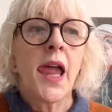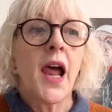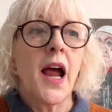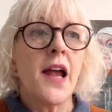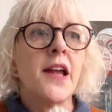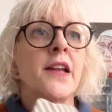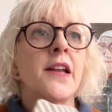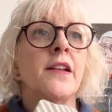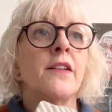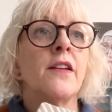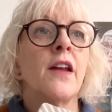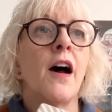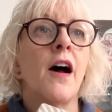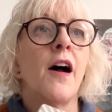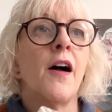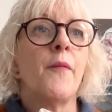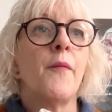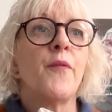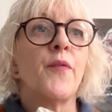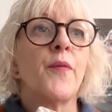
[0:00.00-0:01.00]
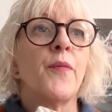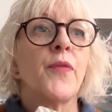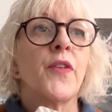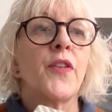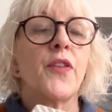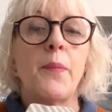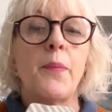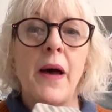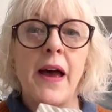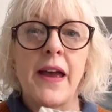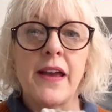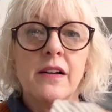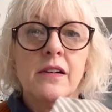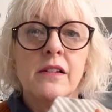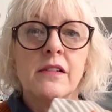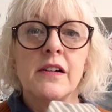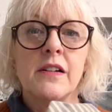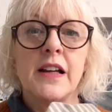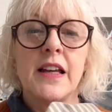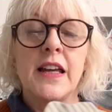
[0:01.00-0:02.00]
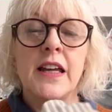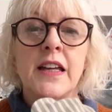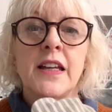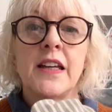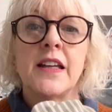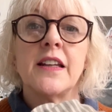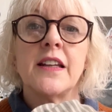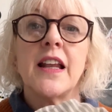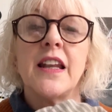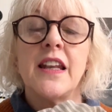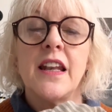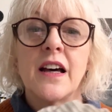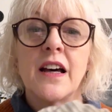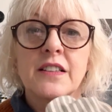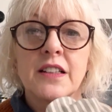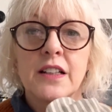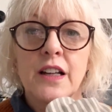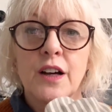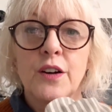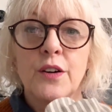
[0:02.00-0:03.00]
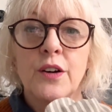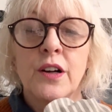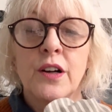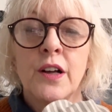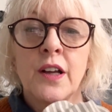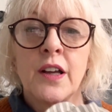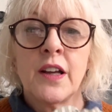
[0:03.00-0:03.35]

in the Pale in Ludlow.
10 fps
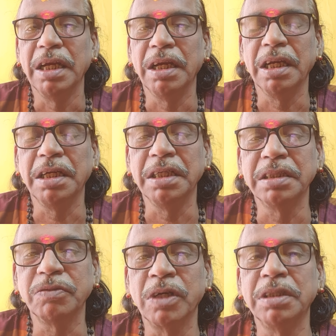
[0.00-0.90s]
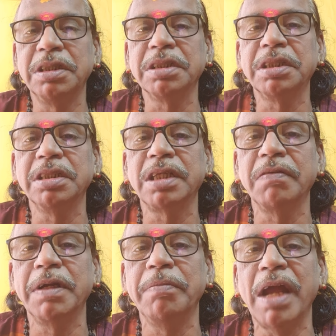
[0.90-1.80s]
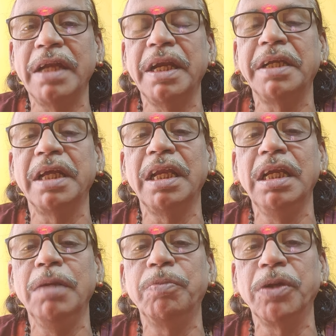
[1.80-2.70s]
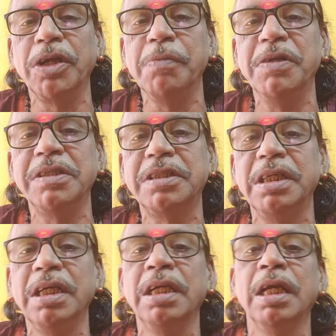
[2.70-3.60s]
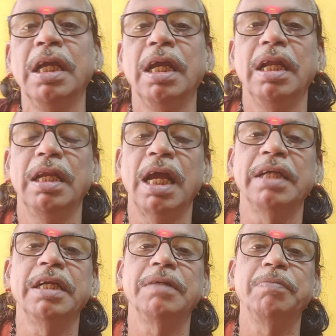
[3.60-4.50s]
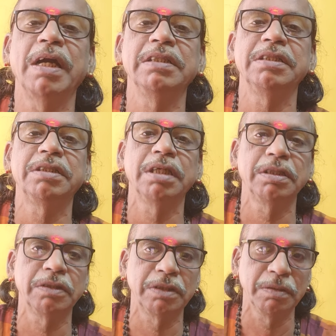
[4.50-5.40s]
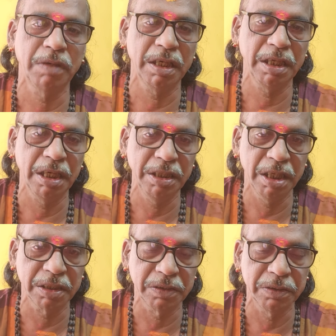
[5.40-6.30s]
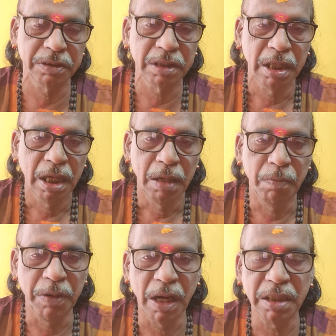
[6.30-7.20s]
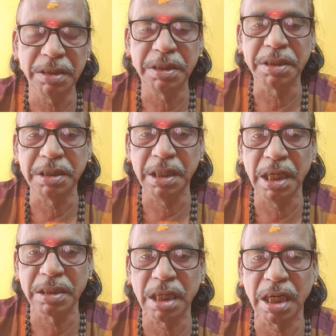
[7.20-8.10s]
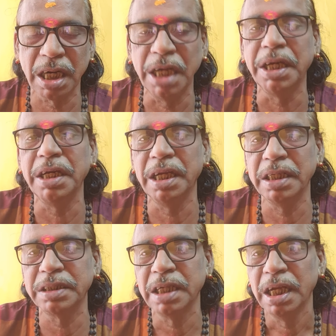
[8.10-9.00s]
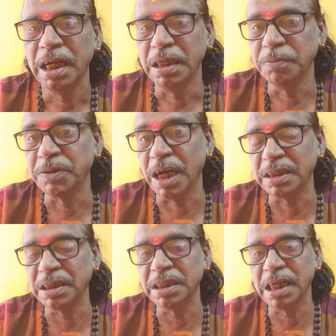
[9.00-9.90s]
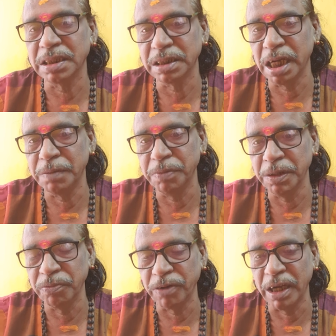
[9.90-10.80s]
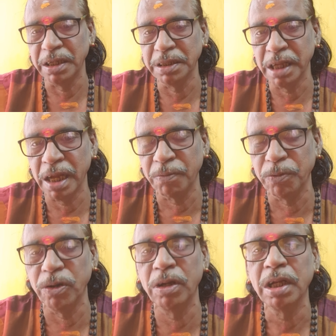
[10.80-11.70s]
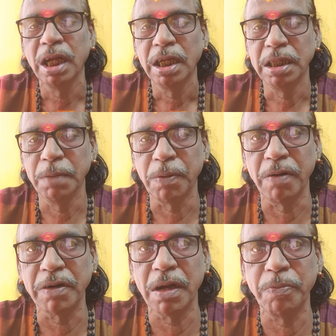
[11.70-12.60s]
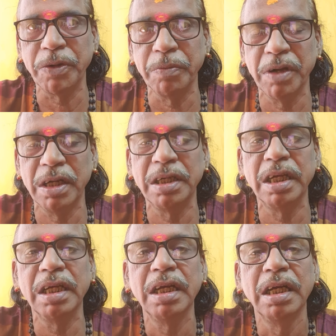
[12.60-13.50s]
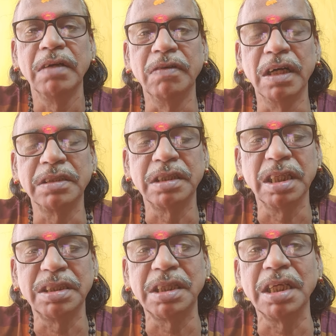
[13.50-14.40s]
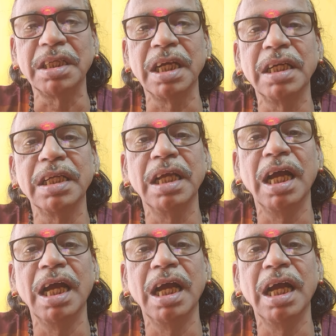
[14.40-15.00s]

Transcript: It, it is one sixty-seven mandatorily prohibits the learned magistrate to remand any accused beyond sixty days or ninety days. If charge sheet has not been filed. Therefore, the power of remand was restricted,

==============================

What you will do:
Without including any picture, print every record exactly as written above.

Result of the exercise:
[0:00.00-0:01.00]
[0:01.00-0:02.00]
[0:02.00-0:03.00]
[0:03.00-0:03.35]

in the Pale in Ludlow.
10 fps
[0.00-0.90s]
[0.90-1.80s]
[1.80-2.70s]
[2.70-3.60s]
[3.60-4.50s]
[4.50-5.40s]
[5.40-6.30s]
[6.30-7.20s]
[7.20-8.10s]
[8.10-9.00s]
[9.00-9.90s]
[9.90-10.80s]
[10.80-11.70s]
[11.70-12.60s]
[12.60-13.50s]
[13.50-14.40s]
[14.40-15.00s]

Transcript: It, it is one sixty-seven mandatorily prohibits the learned magistrate to remand any accused beyond sixty days or ninety days. If charge sheet has not been filed. Therefore, the power of remand was restricted,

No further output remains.